- Opening Delimiter -

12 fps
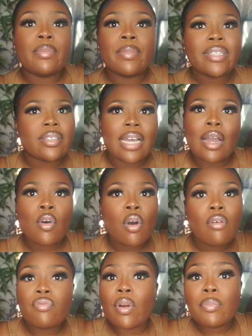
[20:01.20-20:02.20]
emergency, and
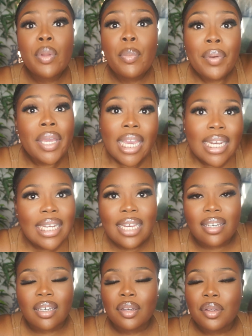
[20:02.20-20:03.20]
gone from the
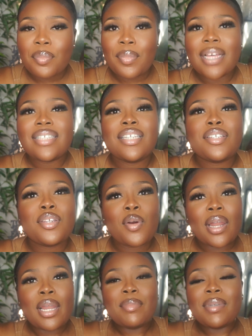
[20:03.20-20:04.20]
beginning. But I said, you know
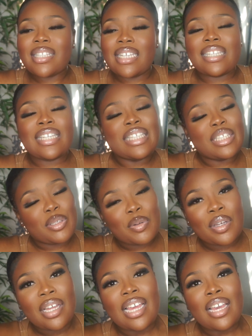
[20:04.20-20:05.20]
what, let me stick this
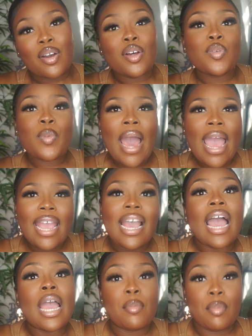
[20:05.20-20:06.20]
through. Because why?
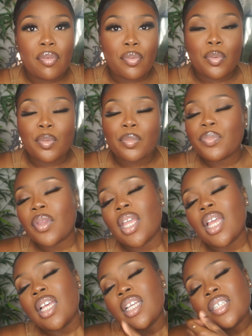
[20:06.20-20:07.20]
I am a fool.
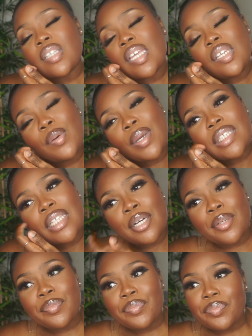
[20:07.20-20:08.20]
So anyways,
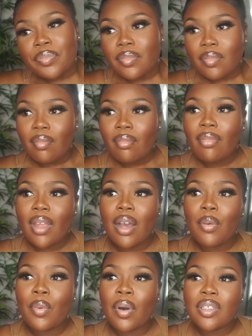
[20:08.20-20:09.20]
now
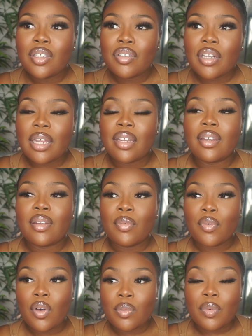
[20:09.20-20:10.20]
we're on the train.
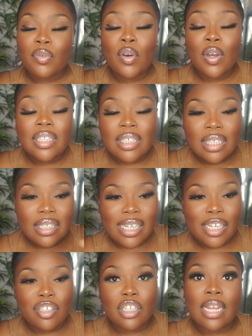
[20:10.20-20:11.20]
We've got into the
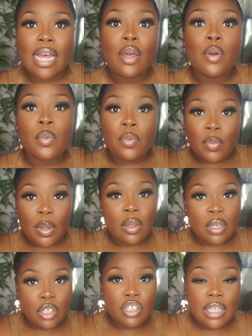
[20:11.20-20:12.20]
station that we've
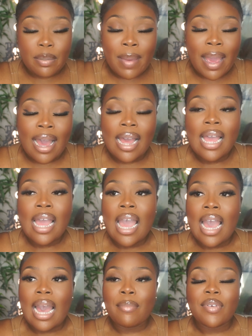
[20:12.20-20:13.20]
initially met at.
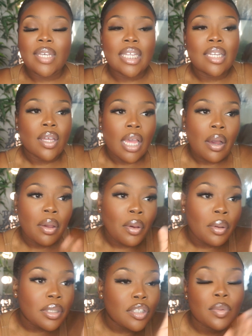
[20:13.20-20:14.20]
I'm thinking, okay, I'll
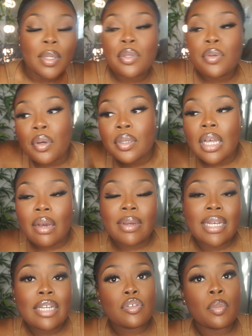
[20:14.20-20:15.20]
go this way, you go that
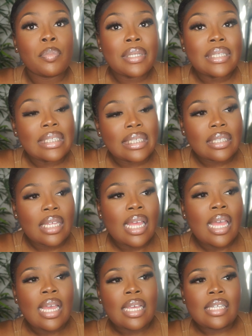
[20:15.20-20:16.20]
way, that's your business.
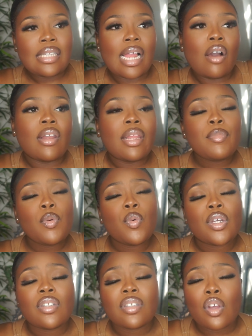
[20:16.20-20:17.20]
He's like, oh, let me
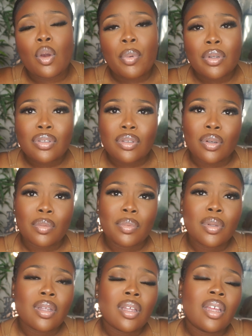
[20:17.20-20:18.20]
walk you to your bus stop.
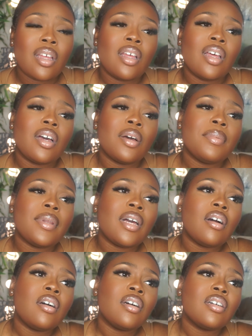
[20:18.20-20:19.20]
I'm like,
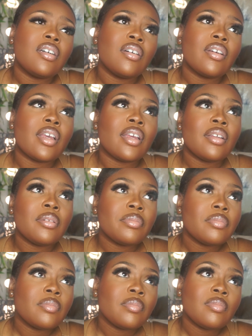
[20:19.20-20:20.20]
oh, okay.
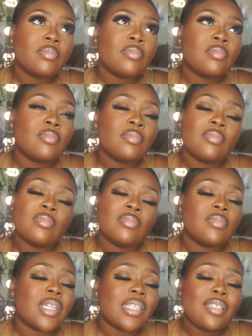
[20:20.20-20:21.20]

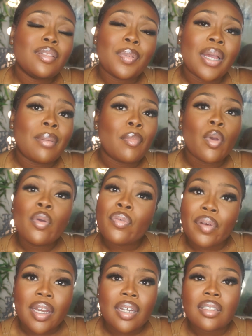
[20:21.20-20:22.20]
At this point, I'm
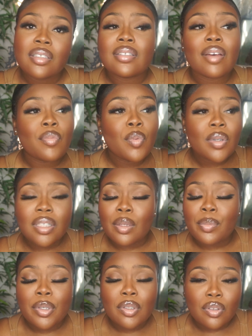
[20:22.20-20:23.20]
over it. So I've walked to
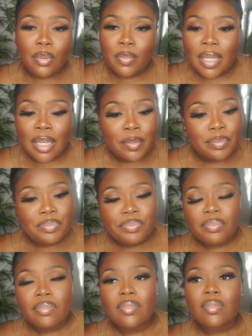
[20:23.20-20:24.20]
the bus stop now.
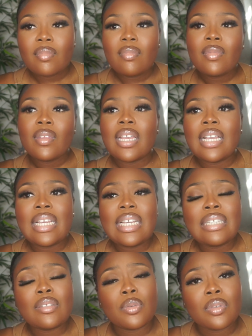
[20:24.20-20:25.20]

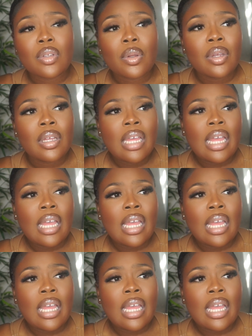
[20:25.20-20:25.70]
He's also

- Closing Delimiter -

__What is required__
Your answer must be the full listing, word for word, minus any images.

__Output__
12 fps
[20:01.20-20:02.20]
emergency, and
[20:02.20-20:03.20]
gone from the
[20:03.20-20:04.20]
beginning. But I said, you know
[20:04.20-20:05.20]
what, let me stick this
[20:05.20-20:06.20]
through. Because why?
[20:06.20-20:07.20]
I am a fool.
[20:07.20-20:08.20]
So anyways,
[20:08.20-20:09.20]
now
[20:09.20-20:10.20]
we're on the train.
[20:10.20-20:11.20]
We've got into the
[20:11.20-20:12.20]
station that we've
[20:12.20-20:13.20]
initially met at.
[20:13.20-20:14.20]
I'm thinking, okay, I'll
[20:14.20-20:15.20]
go this way, you go that
[20:15.20-20:16.20]
way, that's your business.
[20:16.20-20:17.20]
He's like, oh, let me
[20:17.20-20:18.20]
walk you to your bus stop.
[20:18.20-20:19.20]
I'm like,
[20:19.20-20:20.20]
oh, okay.
[20:20.20-20:21.20]

[20:21.20-20:22.20]
At this point, I'm
[20:22.20-20:23.20]
over it. So I've walked to
[20:23.20-20:24.20]
the bus stop now.
[20:24.20-20:25.20]

[20:25.20-20:25.70]
He's also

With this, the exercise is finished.